WASHINGTON, March 5 (EOBS) — A U.S. trade court judge ordered Customs and Border Protection to begin refunding importers for tariffs the Supreme Court last month said were illegally collected, a ruling that sets the refund process in motion for Trump-era duties.
Judge Richard Eaton of the U.S. Court of International Trade in Manhattan directed CBP to finalize entry costs without assessing the tariff, a step that CNBC, The Guardian, and NBC News said will result in refunds.
Refunds tied to Supreme Court ruling
The Supreme Court struck down the tariffs imposed under the International Emergency Economic Powers Act, and Eaton wrote that importers subject to those duties are entitled to the benefit of that ruling, a point echoed by PYMNTS and The Guardian.
The government collected more than $130 billion from the now-invalid tariffs, a figure cited by CNBC, BBC News, and PYMNTS, underscoring the scale of the refunds.
How the refund process works
Under the customs “liquidation” process, importers pay estimated duties when goods enter the U.S., and CBP later finalizes the amount; Eaton ordered those entries to be finalized without the tariff, as described by Reuters, CNBC, The Guardian, and NBC News.
Eaton said he will handle the refund docket and set a Friday hearing for updates on CBP’s plan, according to Reuters, CNBC, BBC News, and PYMNTS.
Case that triggered the order
The order arose from a lawsuit by Atmus Filtration of Tennessee, which said it paid about $11 million in the tariffs, a detail reported by Reuters, CNBC, The Guardian, and PYMNTS.
The trade-court order, following the Supreme Court decision, sets a uniform path for refunds across importers who paid the IEEPA tariffs, a linkage noted across Reuters, CNBC, BBC News, and The Guardian.

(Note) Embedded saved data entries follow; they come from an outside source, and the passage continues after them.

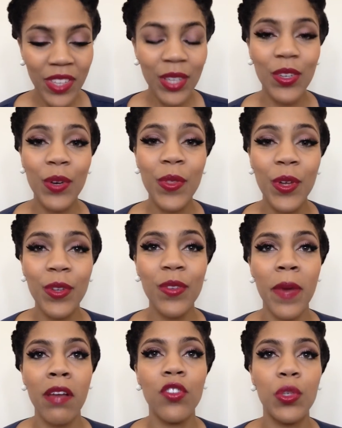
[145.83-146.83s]
So those are
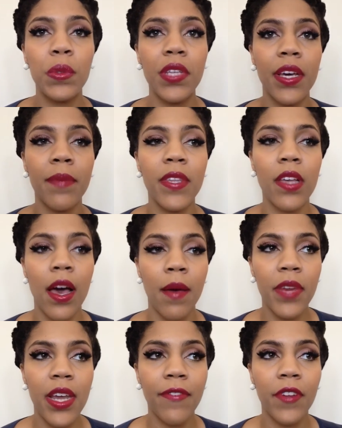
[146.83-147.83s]
my 2 tips.
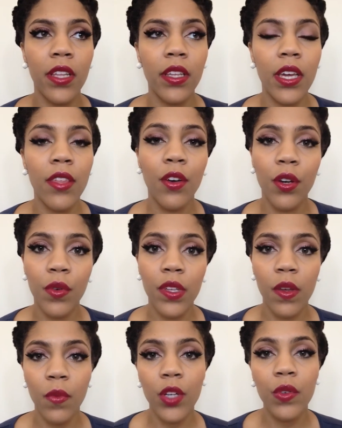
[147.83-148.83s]
Definitely either go to
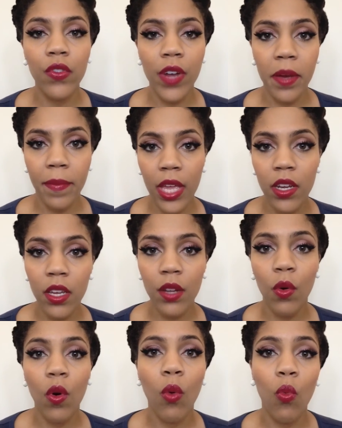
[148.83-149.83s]
someone who's
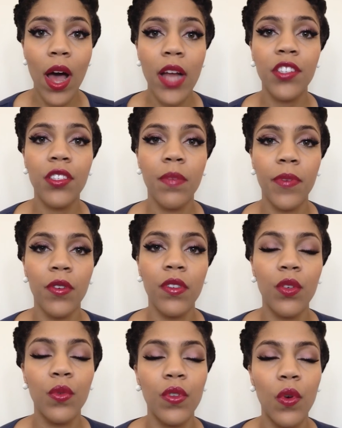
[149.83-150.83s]
recommended or watch the
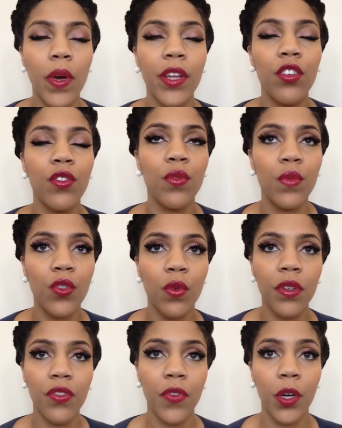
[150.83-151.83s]
person who's going to do
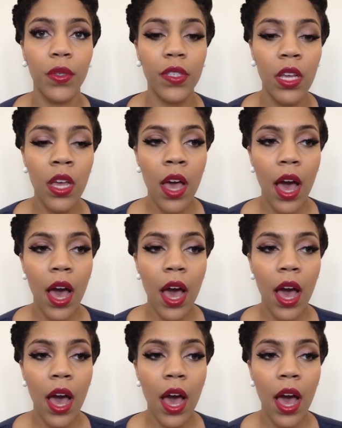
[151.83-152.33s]
yours first.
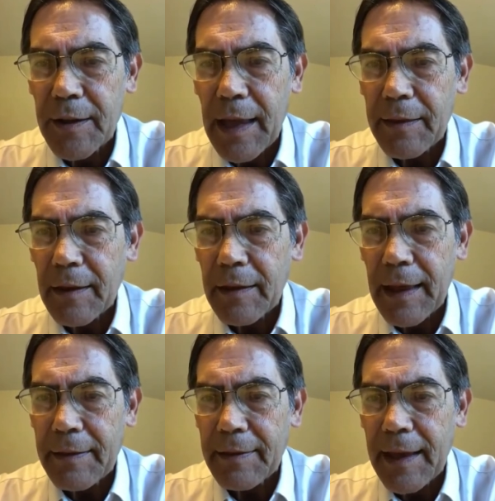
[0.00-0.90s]

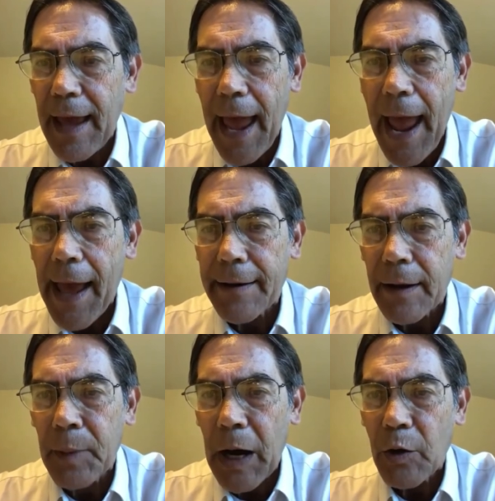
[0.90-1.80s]
that they had
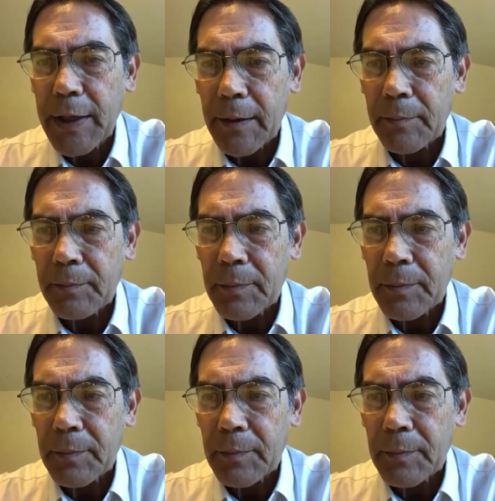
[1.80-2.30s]
about him.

Additional Details Reported
Additional reporting said CBP warned the refund task could require manual review of more than 70 million entries and is unprecedented in scale (Reuters; The Guardian; CNBC); NBC News cited a Penn Wharton estimate that refunds could reach $175 billion (NBC News); PYMNTS and Reuters said roughly 2,000 lawsuits have been filed seeking refunds (PYMNTS; Reuters); and BBC News reported Treasury Secretary Scott Bessent said a 15% global tariff could replace the invalidated levies (BBC News).